EXERCISE GOAL:
All lines from the one holding "[0:00.30-0:00.60]" to the end of the listing are to be output exactly, both ends included, with any pictures left out.

DATA FOR PROCESSING:
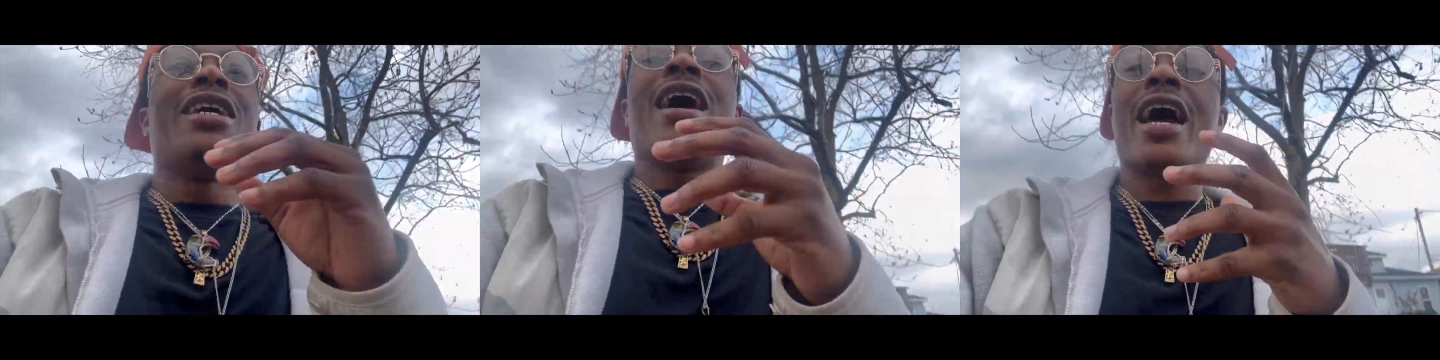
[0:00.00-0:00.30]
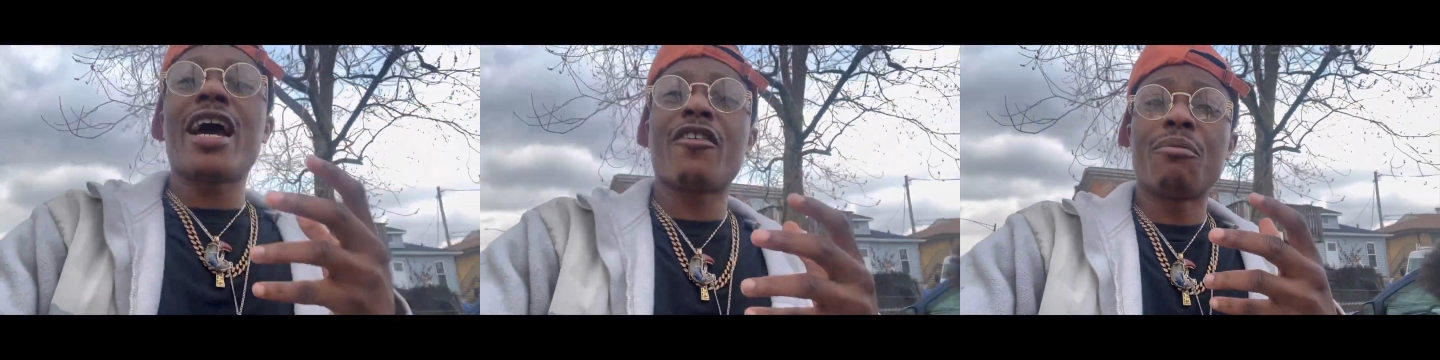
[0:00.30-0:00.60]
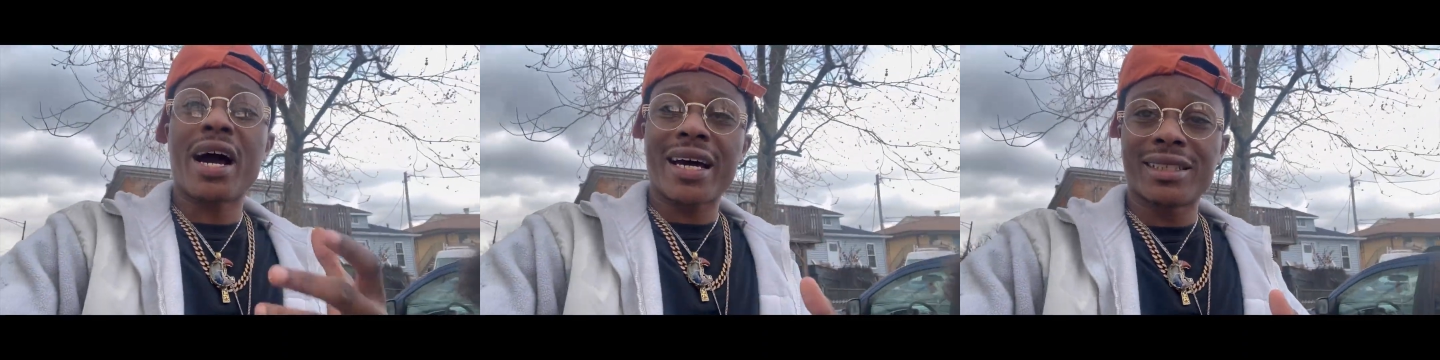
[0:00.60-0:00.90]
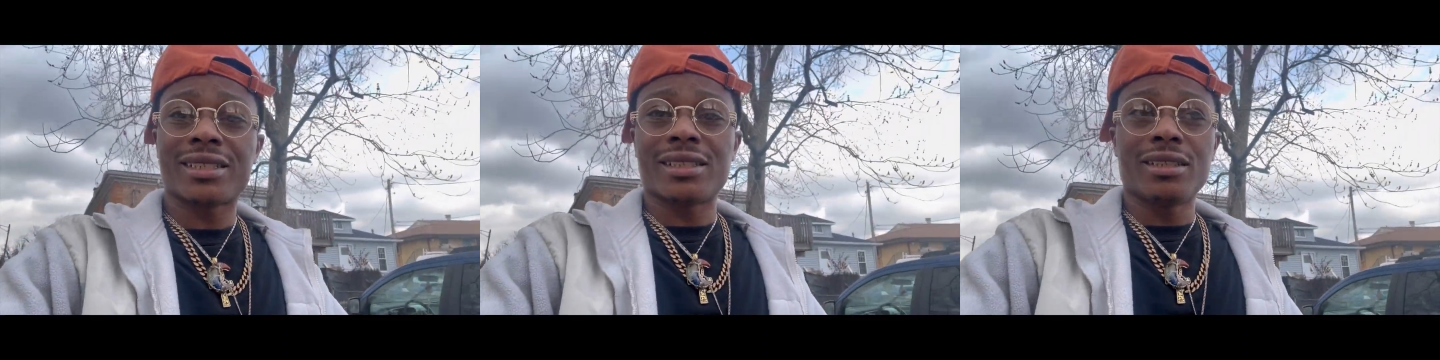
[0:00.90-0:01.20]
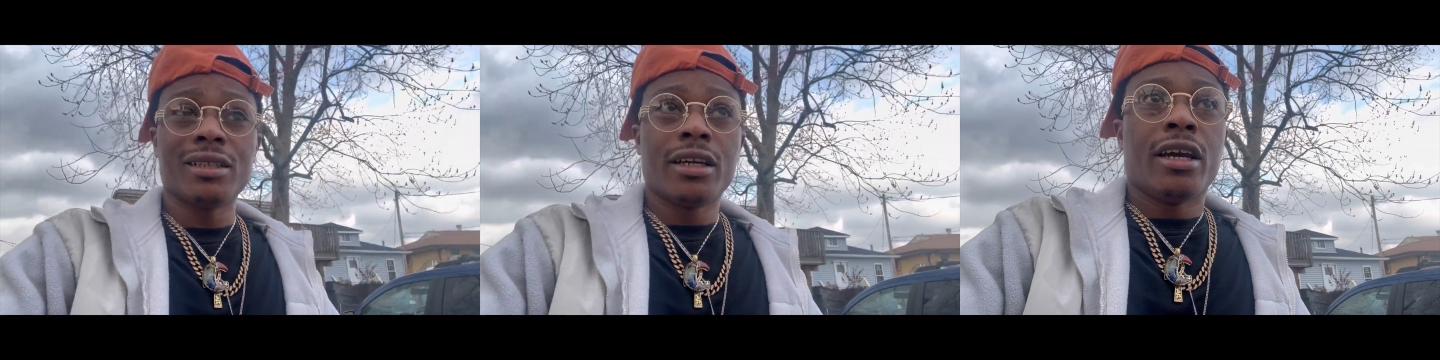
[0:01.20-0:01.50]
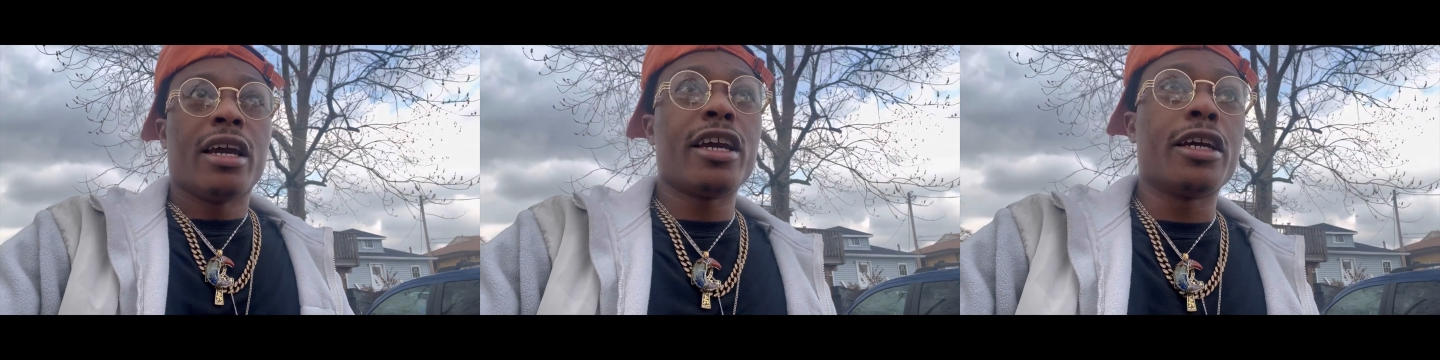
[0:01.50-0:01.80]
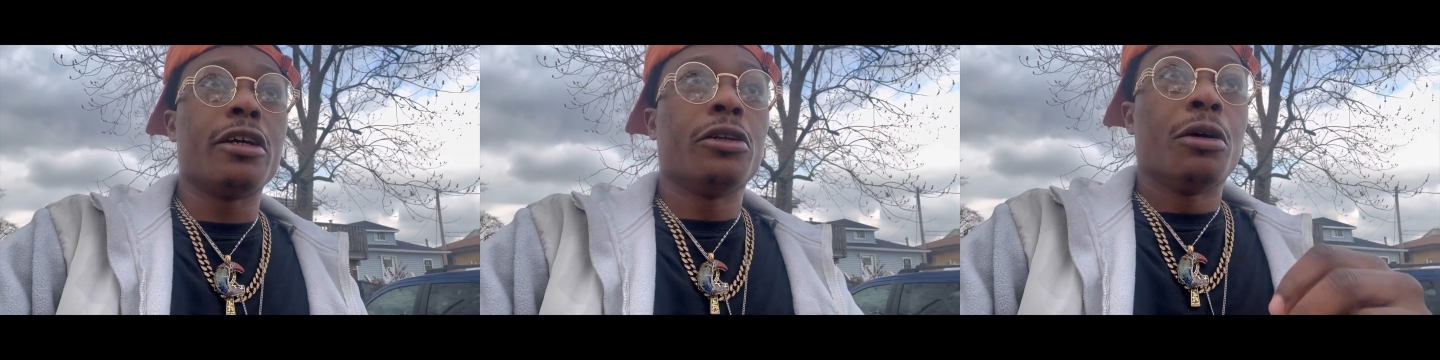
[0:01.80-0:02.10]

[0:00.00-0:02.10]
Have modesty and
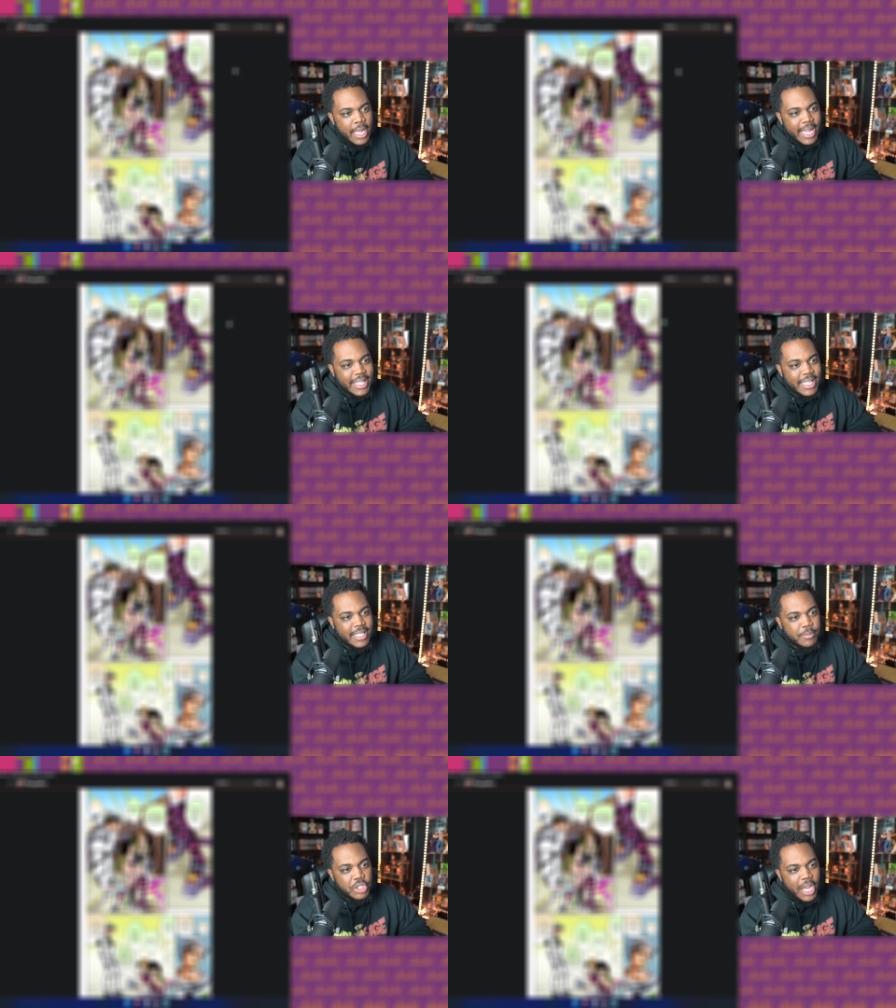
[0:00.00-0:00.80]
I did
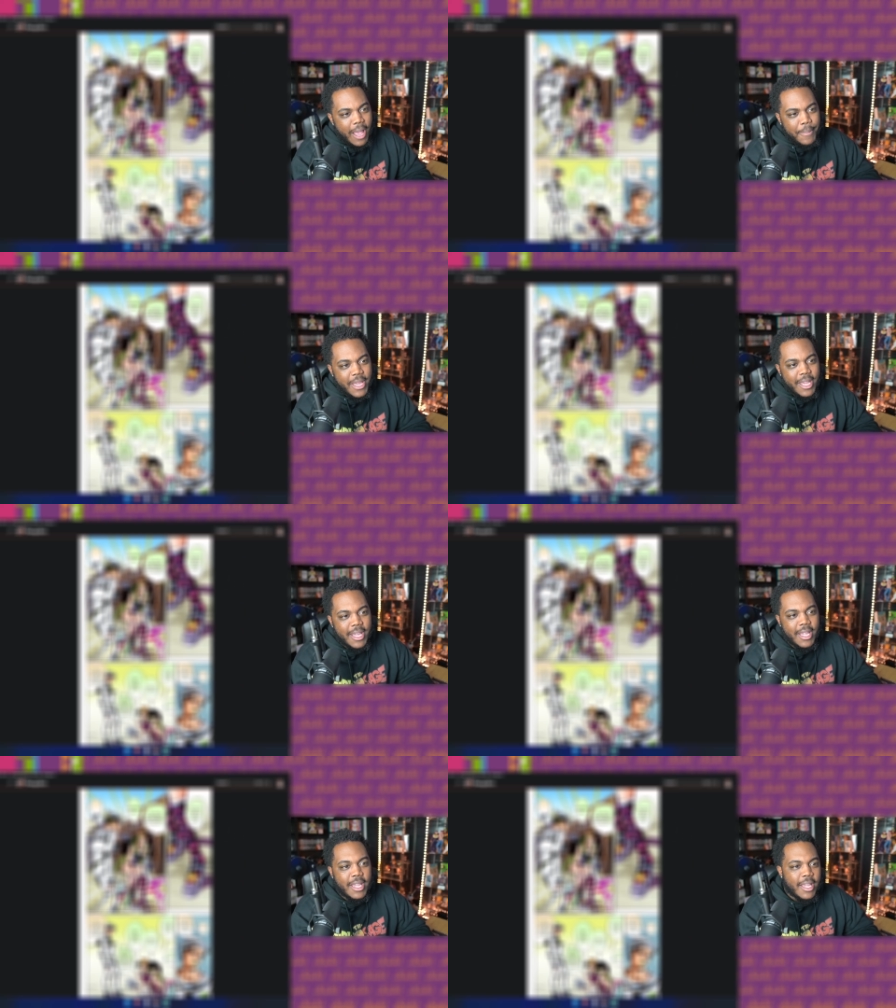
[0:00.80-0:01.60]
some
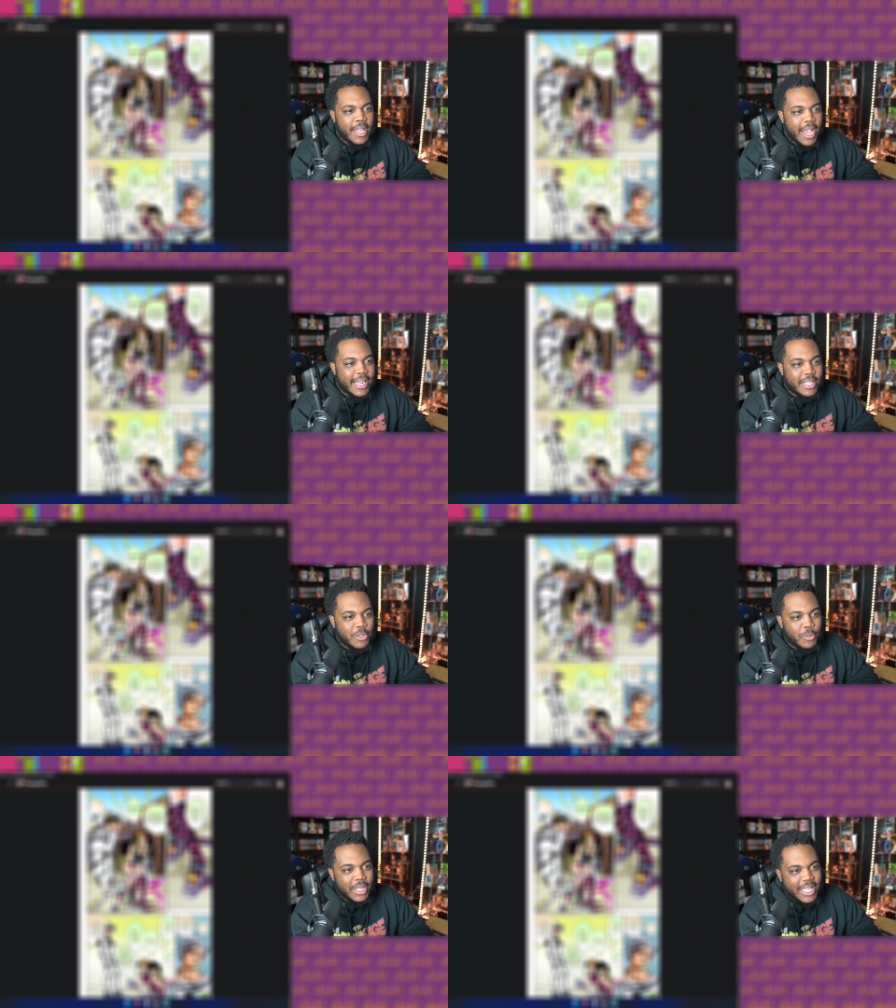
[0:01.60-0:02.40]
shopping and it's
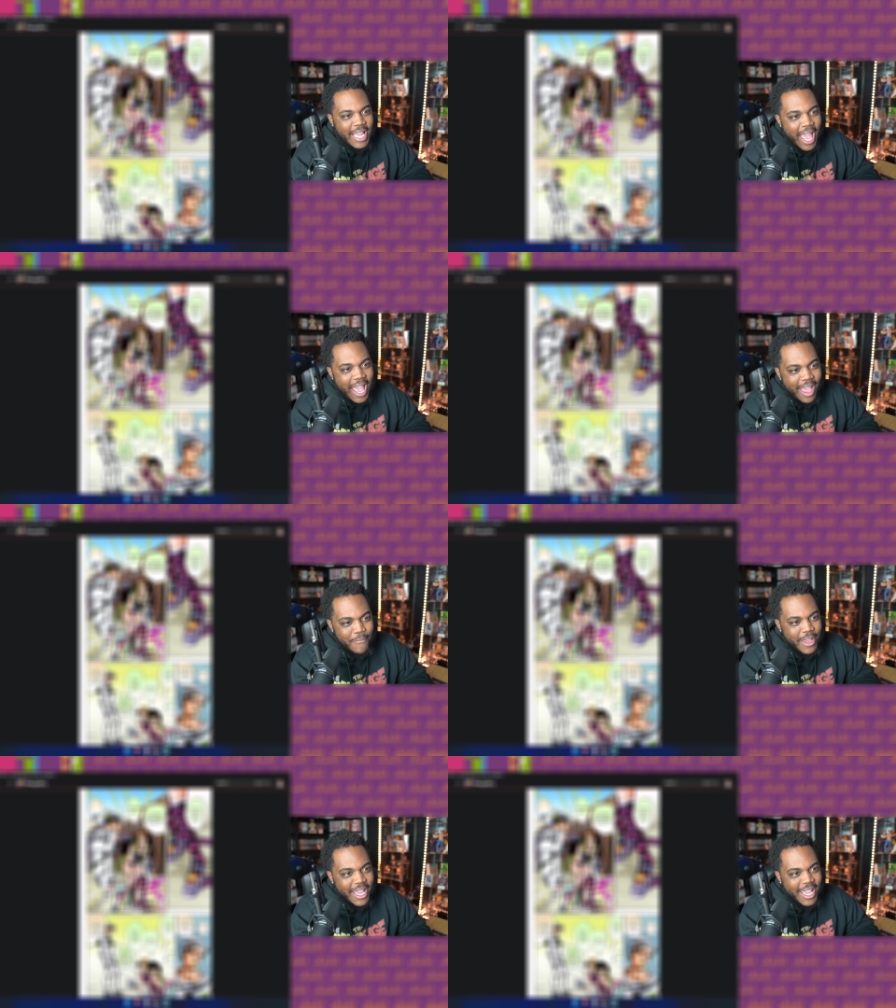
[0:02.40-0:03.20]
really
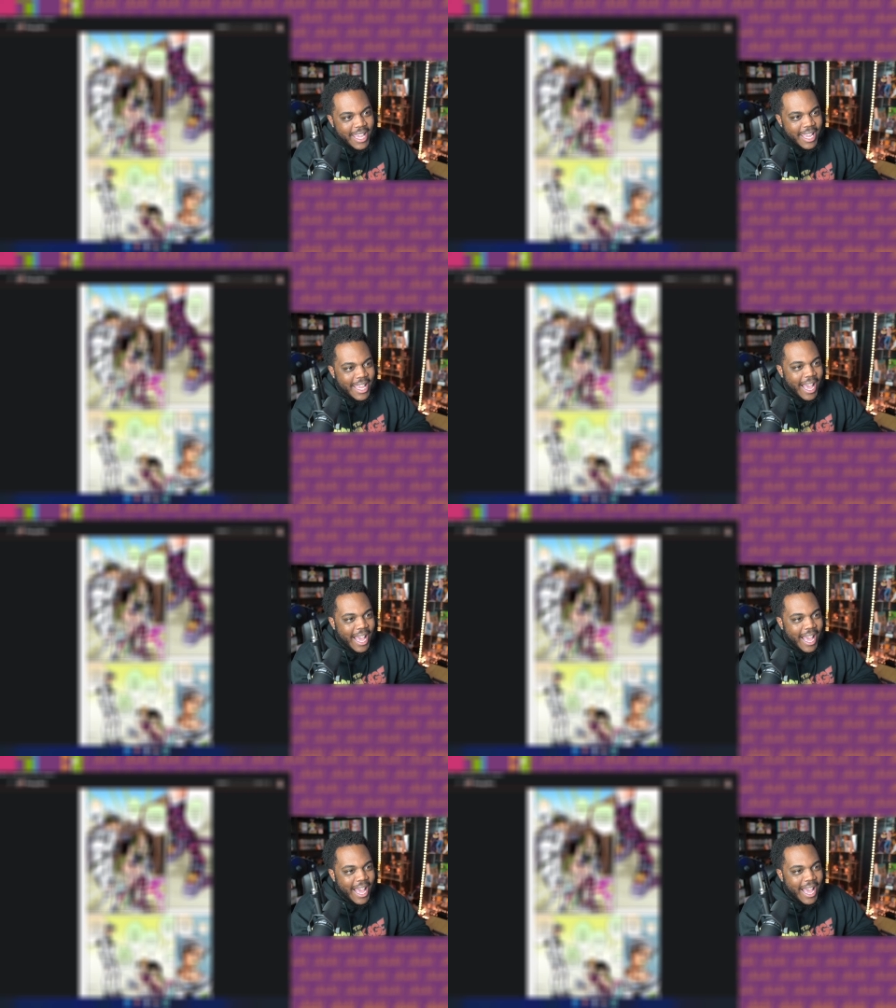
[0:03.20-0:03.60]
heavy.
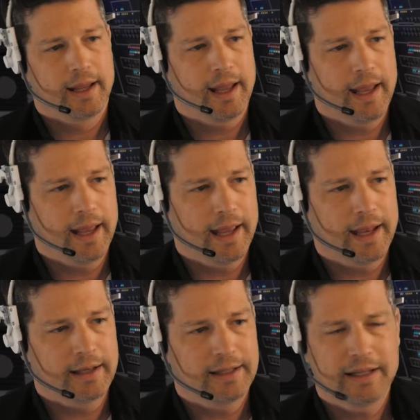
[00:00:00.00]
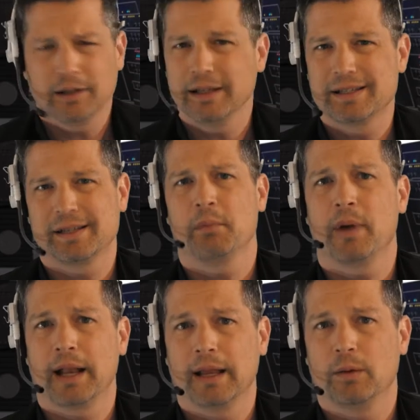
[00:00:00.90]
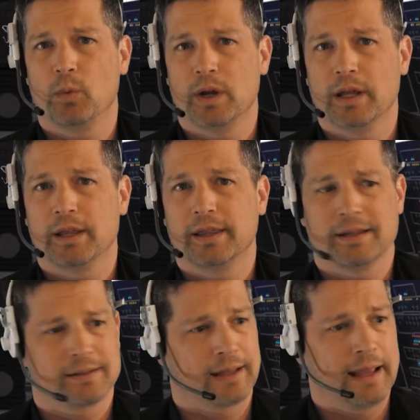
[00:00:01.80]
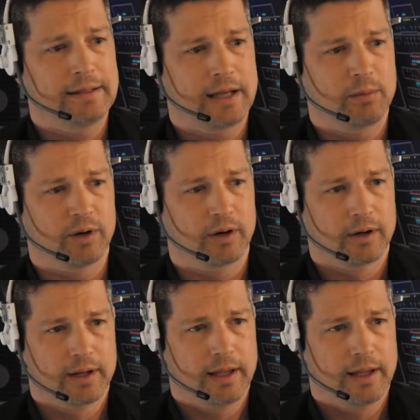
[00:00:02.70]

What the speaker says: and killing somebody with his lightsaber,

SOLUTION BELOW:
[0:00.30-0:00.60]
[0:00.60-0:00.90]
[0:00.90-0:01.20]
[0:01.20-0:01.50]
[0:01.50-0:01.80]
[0:01.80-0:02.10]

[0:00.00-0:02.10]
Have modesty and
[0:00.00-0:00.80]
I did
[0:00.80-0:01.60]
some
[0:01.60-0:02.40]
shopping and it's
[0:02.40-0:03.20]
really
[0:03.20-0:03.60]
heavy.
[00:00:00.00]
[00:00:00.90]
[00:00:01.80]
[00:00:02.70]

What the speaker says: and killing somebody with his lightsaber,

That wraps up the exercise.